Another clue, more like a condemnation, is that NOAA and EPA decided (link*) to use dispersants in the Gulf without considering what harm the chemicals and dispersed oil might do to people, specifically, the general public. Dr. Sylvia Earle, former chief scientist of NOAA, and other scientists, criticized the agencies' decision, in part, based on concern about harm to human health. Other scientists have also criticized the agencies' decision. Citing the National Academy of Sciences, a Texas Tech University professor testified in Congress that the chemicals break down cell walls, making organisms (including people) more susceptible to oil. The professor called the Gulf an "eco-toxicological experiment," which is inexcusable, because OSHA has known about harm from solvent exposure since at least 1987. Don't these federal agencies talk amongst themselves - or with others?
Which all brings me back to the grandmother. After talking with her, I've been reading about bacteria, and I now think the Great Gulf Experiment is going very badly for humans. One can only wonder about the rest of the ecosystem.
There are two distinct types of bacteria based on the structure of their cell walls. Gram-positive bacteria have a single-membrane cell wall, while Gram-negative bacteria have a double-membrane cell wall. Methicillin-resistant Staphylococcus aureus (MRSA) bacteria are "Gram-positive," while the oil-eating bacteria are Gram-negative.
But! A component of the double-membrane cell wall structure of Gram-negative bacteria can irritate human skin, causing inflammation and activating the immune system. In other words, oil-eating bacteria, just because they are Gram-negative, can cause skin rashes.
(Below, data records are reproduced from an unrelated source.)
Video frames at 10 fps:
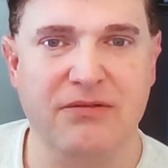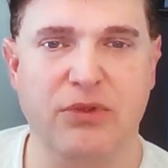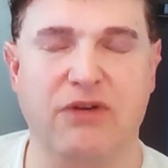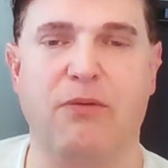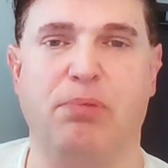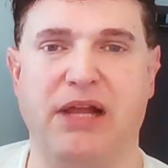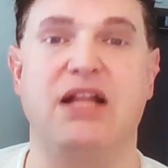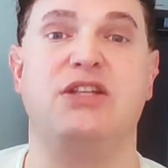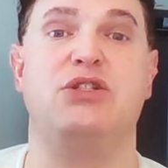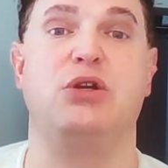whatever
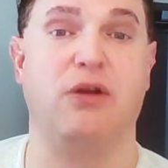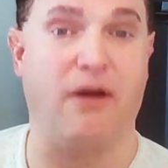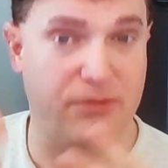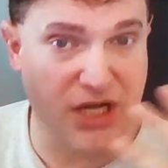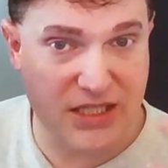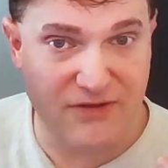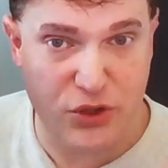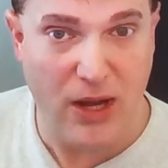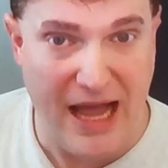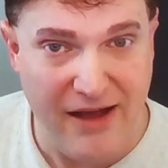plans, objectives
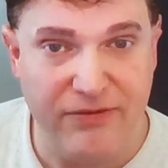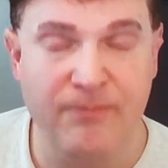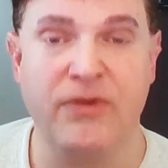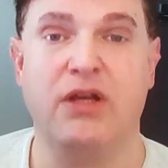you have,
In the case of Alcanivorax borkumensis, the reaction can erupt on the skin like MRSA infections.
To make things a little scarier, some of the oil-eating bacteria have been genetically modified, or otherwise bio-engineered, to better eat the oil - including Alcanivorax borkumensis and some of the Pseudomonas. Oil-eating bacteria produce bio-films. According to Nurse Schmidt, studies have found that bio-films are rapidly colonized (p. 97) by other Gram-negative bacteria - including those known to infect humans.
Scientists anticipated early on that the Gulf leak would cause populations of oil-eating bacteria to soar. Still, infections are not likely in healthy people. However, exposure to oil weakens a person's immune system function, as does the mental stress of dealing with disaster trauma. And then there are people who are more at risk than others to bacterial infections, especially when first challenged with oil and solvent exposure. This includes children, people with cystic fibrosis or asthma, and African Americans (who are prone to blood disorders), to name a few.
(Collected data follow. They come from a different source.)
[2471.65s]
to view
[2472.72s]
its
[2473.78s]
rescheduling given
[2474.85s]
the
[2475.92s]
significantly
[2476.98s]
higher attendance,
Is this the perfect storm - an exploding population of opportunistic Gram-negative bacteria (some natural, some not), millions of gallons of food (oil) for the bacteria, and a susceptible population of stressed-out people?
Perhaps. If the outbreak of skin rashes across the Gulf is any indication, the health care providers, media, and Congress ought to be taking a hard look at this question. Further, people ought to be connecting the dots to illnesses that surfaced in Exxon Valdez spill responders and to the illnesses occurring now in Michigan residents coping with the Enbridge oil pipeline spill.
In the Gulf, Nurse Schmidt believes, "This is like a major bacterial storm. It could be the reason we are seeing a variance of symptoms in different individuals. In some people, we see respiratory complications, while in others we see skin or GI symptoms. I think it is due to a multitude of colonized bacteria - which may have been triggered by BP's disaster. "
The nurse and I think the grandmother is onto something.